It used to be that you knew pretty well how a given notebook GPU would perform based on its model number. That was nice. Some of the devices produced by OEMs would overheat and throttle, but that was a known quantity and you could at least take some measures to ameliorate it.
With the advent of turbo, performance began to vary more significantly based on the cooling solution the OEM used, so you'd get different performance from the same product. That wasn't great, and quite confusing for the consumer.
Then Nvidia introduced "Max-Q". The theory was good - performance more specifically optimised for a given form factor - but in practice it very quickly became a way to charge more money for lower performance, especially when they started selling parts that were effectively Max-Q but not labelled as such with the 15W MX150. At least that was limited to the low-end.

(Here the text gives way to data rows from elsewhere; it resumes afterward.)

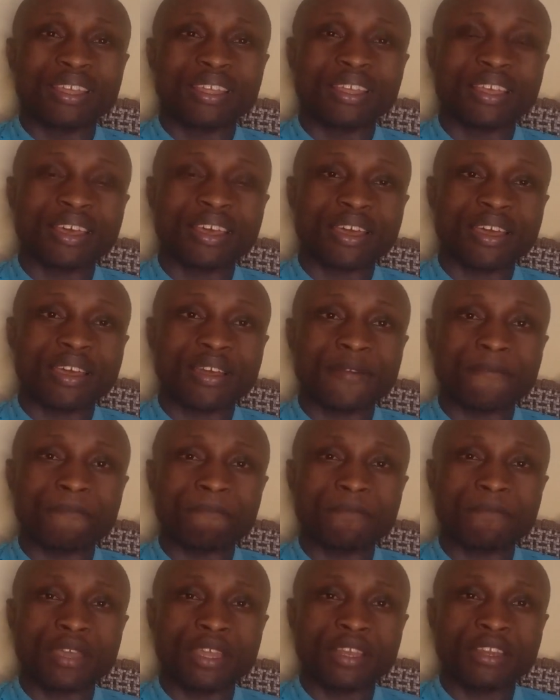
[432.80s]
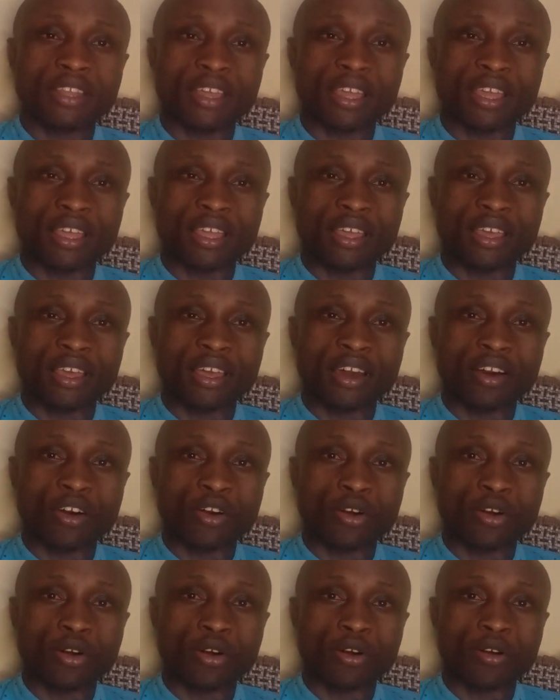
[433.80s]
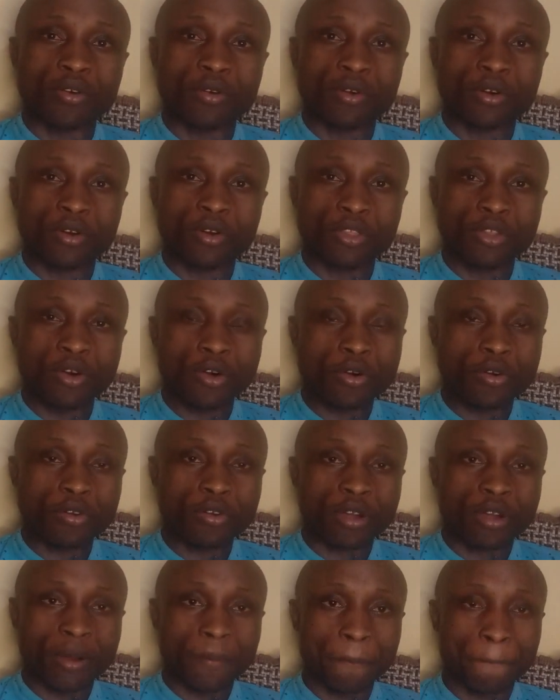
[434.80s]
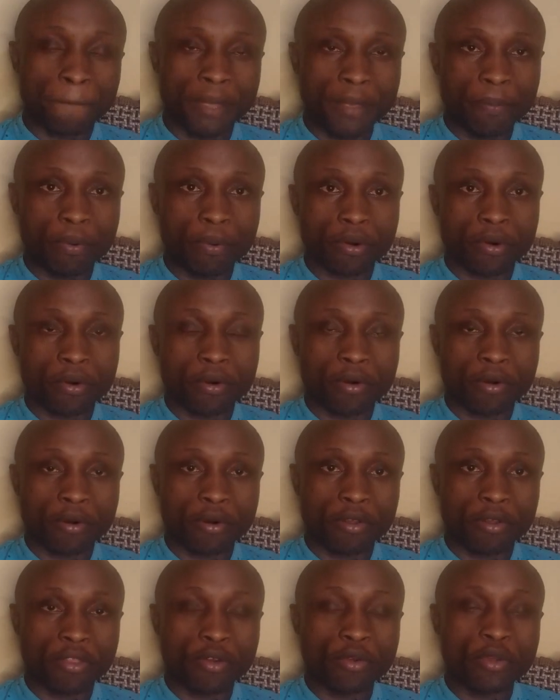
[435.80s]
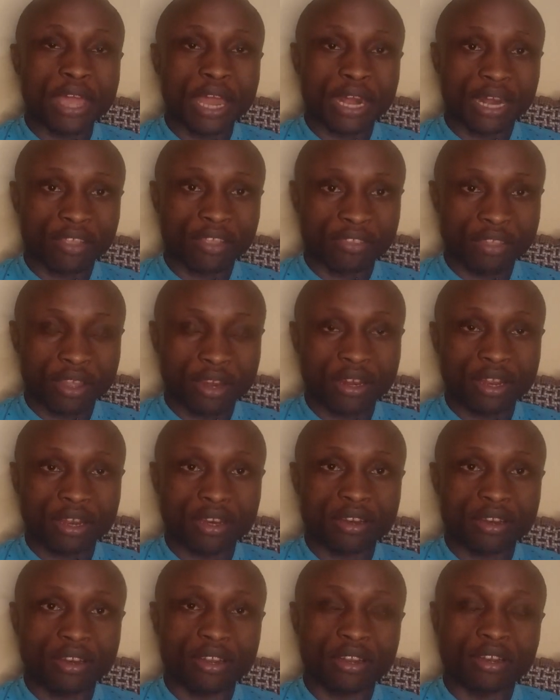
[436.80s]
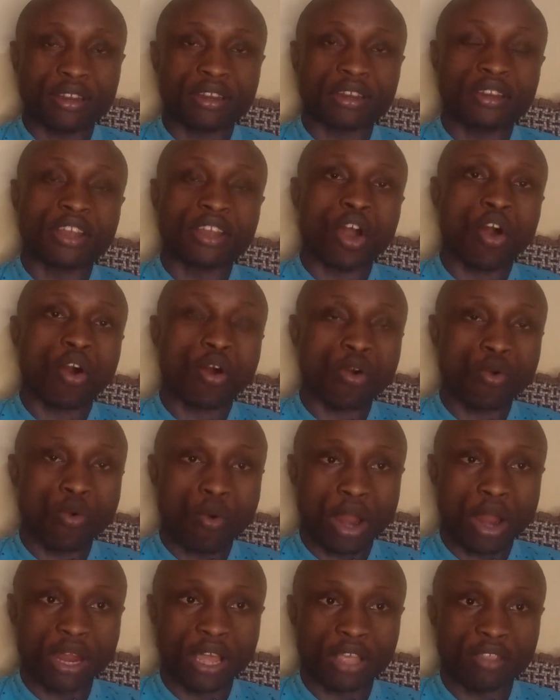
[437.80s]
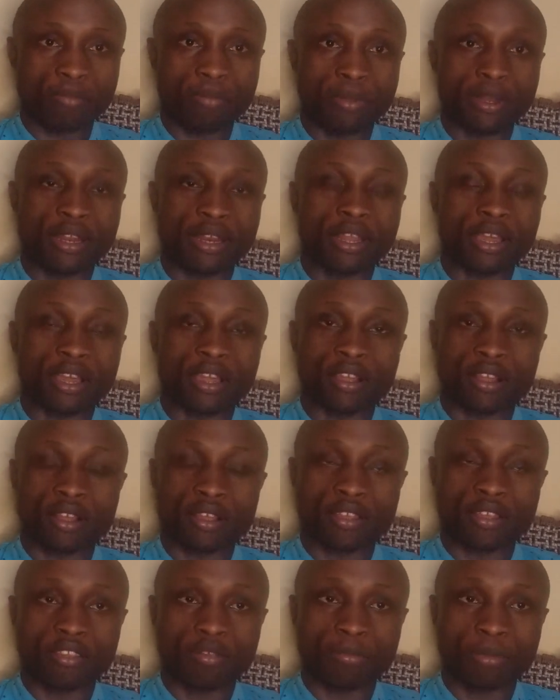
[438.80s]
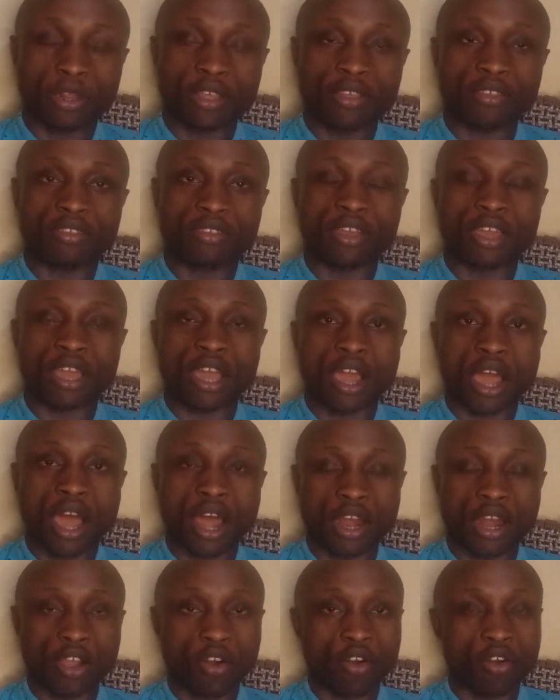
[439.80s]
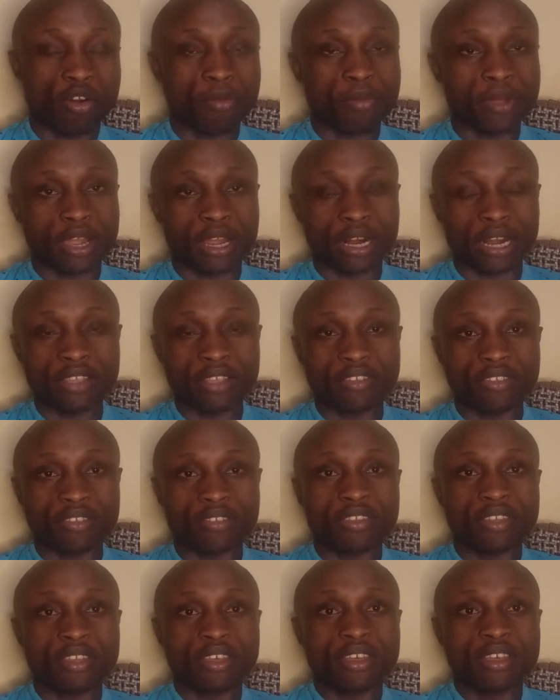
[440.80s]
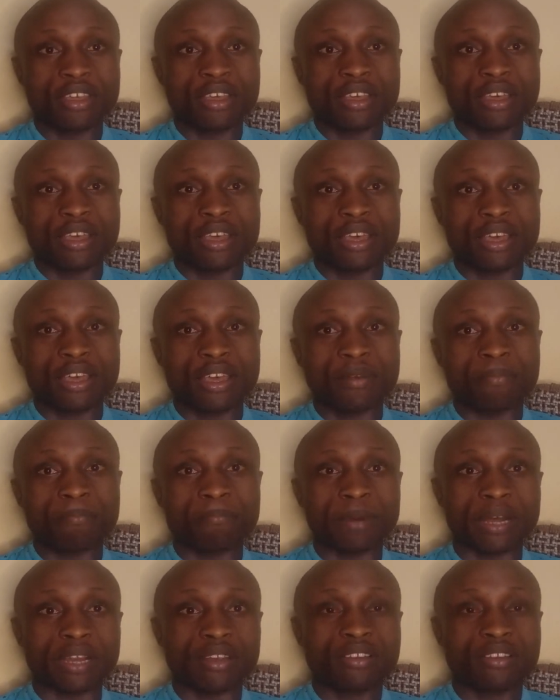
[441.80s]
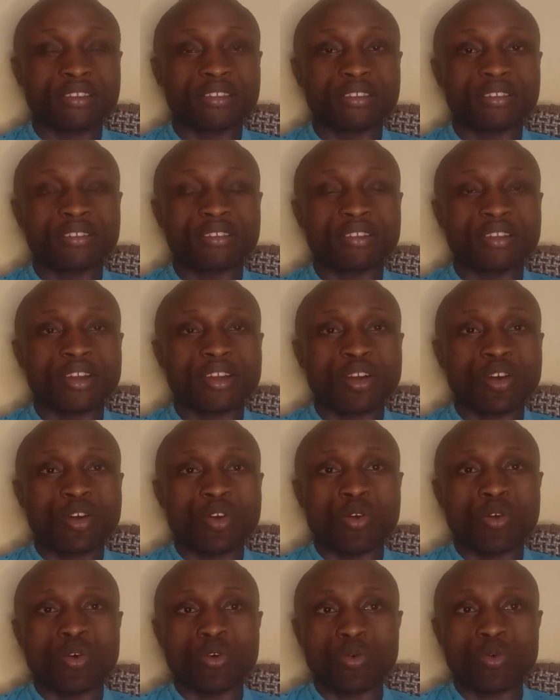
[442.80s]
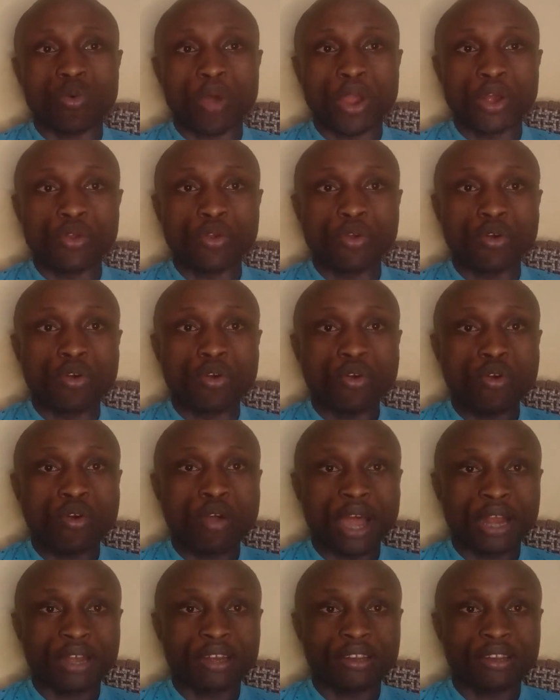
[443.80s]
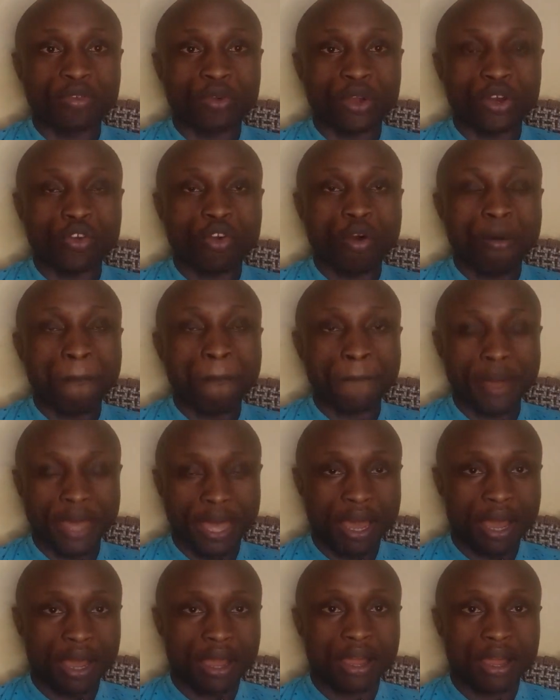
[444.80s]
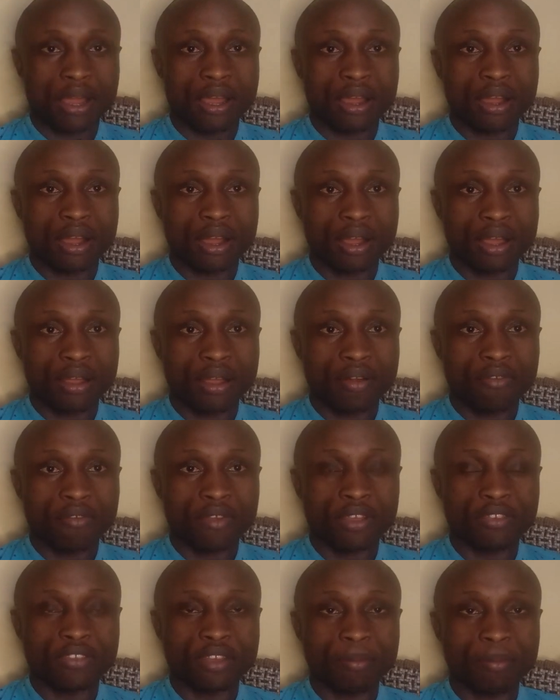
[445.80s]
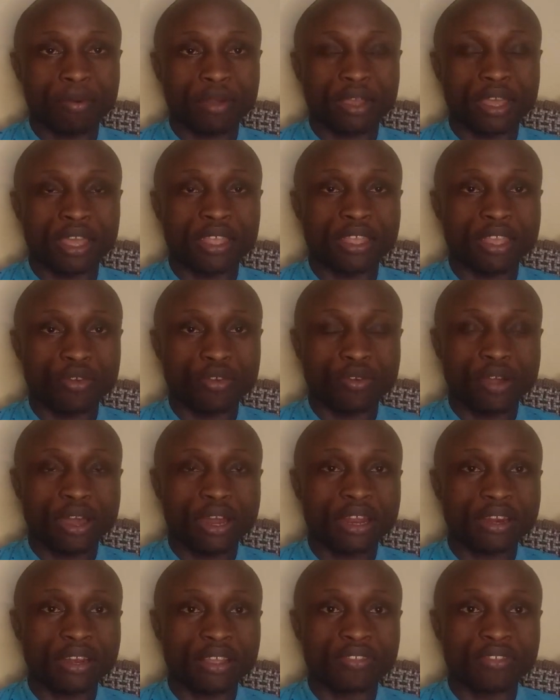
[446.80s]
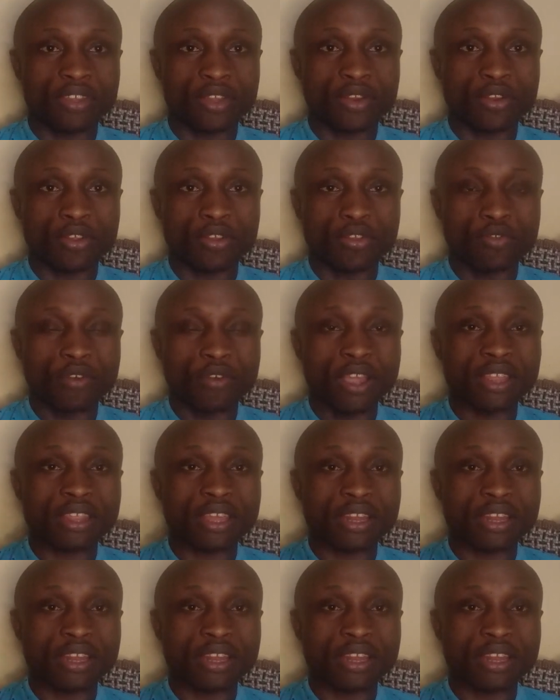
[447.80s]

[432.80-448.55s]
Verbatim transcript: uh, it uh, although people although we understand that the, the whole world has been experiencing an economic crisis, uh, but when you look at when you compare for example kenya uganda and tanzania you find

We've now reached the point where Nvidia are selling / allowing OEMs to sell *materially different high-end products under the same name*, whilst releasing equivalently-performing products *with different names* into one bloated product stack. Performance now depends on the base spec, the TDP implementation, *and the cooling solution used by the OEM*.
All of this while the average selling price of a high-end gaming laptop continues to rise. It's disgusting and I entirely blame Nvidia's monopolistic practices. Having gamed almost exclusively on laptops over the past 10 years, I'm probably going to have to give up and switch to a desktop, unless AMD pull a rabbit out of a hat with RDNA 2 and OEMs finally decide to put it into non-gimped laptops.